Eleven-year old Tyler has enjoyed learning about the people they have met. “I learned in Africa that people have very different lifestyles than in America." His sister, 9-year-old Kara, discovered that she liked Thai food.

That's one of the benefits of spending several weeks in each of their destinations, Julie said.

“They really see the kind of differences in the world that they may not if we had just have taken a one- or two-week trip to some of these countries," she explained. "So I think the longer that we travel, the more impact it has on how they see the world. And I can see them changing more than they can see themselves.”

India's impact

The Rivenbark family in India. Nov. 13, 2014.
The Rivenbark family in India. Nov. 13, 2014.

She said the five-week stay in India was an eye-opening experience for Tyler and Kara.

“India has totally impacted how they see the world," she said. "They realized what we have at home, something as simple as a clean, quiet street to walk down — they used to take that for granted. It goes further than that, now having to brush their teeth with bottled water all of the time or worrying about how clean their food is going to be when they eat it. We've been living through that now for three months.

"The other thing that Tyler is learning, Kara and I are both learning Mandarin because in six weeks we will be in China and Taiwan. So he has that on his plate as well.”

Both kids are also learning Mandarin because the family will be in China and Taiwan for six weeks. Kara knows that will be important. “At first people really understood English," she said. "Then after India, a lot of people did not know English very much.”

It took the family a year to prepare for the trip, and simplifying their life was the first item on the agenda. They sold their house and cars, Julie quit her job as a physician’s assistant, and Tim took an unpaid leave of absence from his job. As they travel from country to country, their only luggage is a backpack filled with lightweight, washable clothes and whatever else they need.

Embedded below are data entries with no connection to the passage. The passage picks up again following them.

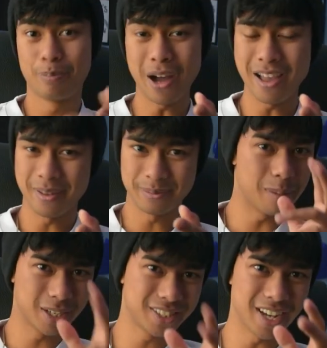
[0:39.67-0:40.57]
but
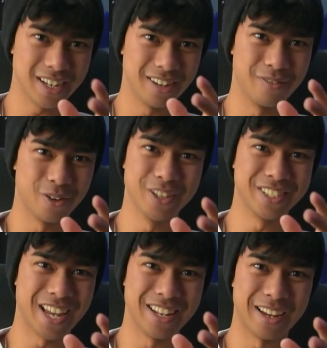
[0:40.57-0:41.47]
I'm excited for
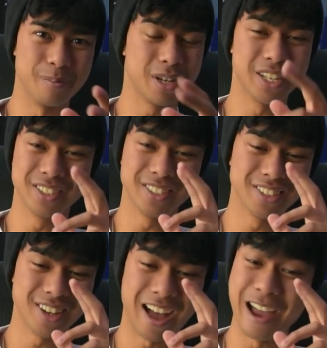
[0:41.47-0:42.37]
this ending because
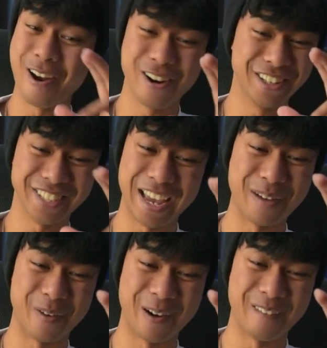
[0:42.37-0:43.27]
I heard it's
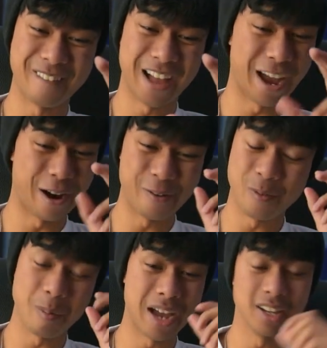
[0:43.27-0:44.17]
Aimer. I heard
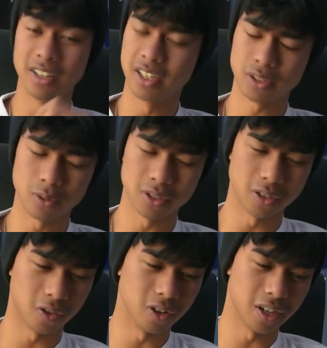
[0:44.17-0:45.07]
from my Discord
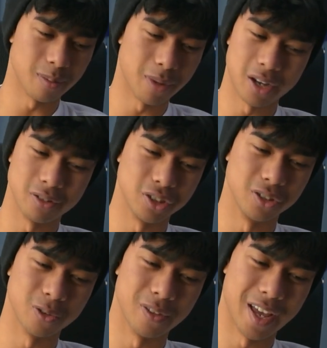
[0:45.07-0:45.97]
server, link in bio, you should join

“Everything that we are bringing with us on this trip, we have to carry on our backs," Tim said. " So there are a lot of details, such as try to stay in warm climates along the way. It is essentially an endless summer.”

His wife called it a very liberating experience. "It is great to be able to carry what you need on your back," Julie said. "I really do not miss the things that we have at home. What has become more important to me is making memories as a family and taking those with us instead.”

Staying in touch

Tyler and Kara each have iPads so they can communicate with teachers and text their friends to stay up to date with their schoolwork. Tyler is also creating a 365-day video blog.

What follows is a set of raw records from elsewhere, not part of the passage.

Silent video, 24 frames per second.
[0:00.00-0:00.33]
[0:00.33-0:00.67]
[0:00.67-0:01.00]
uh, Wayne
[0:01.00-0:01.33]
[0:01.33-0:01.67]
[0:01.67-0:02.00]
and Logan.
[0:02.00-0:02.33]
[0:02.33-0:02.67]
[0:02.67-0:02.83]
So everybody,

"Each day I take all the video of everything that we did," Tyler said. “So all the clips of the video that we had for that day, I kind of put them together, edit them a little bit. I kind of come up with this one video of the day of everything that we did and post them on YouTube for everyone to see.”

And there are many more posts to come. The Rivenbarks still have six more months on the road. They will keep heading east, visiting Laos, Cambodia, Vietnam, China and Australia.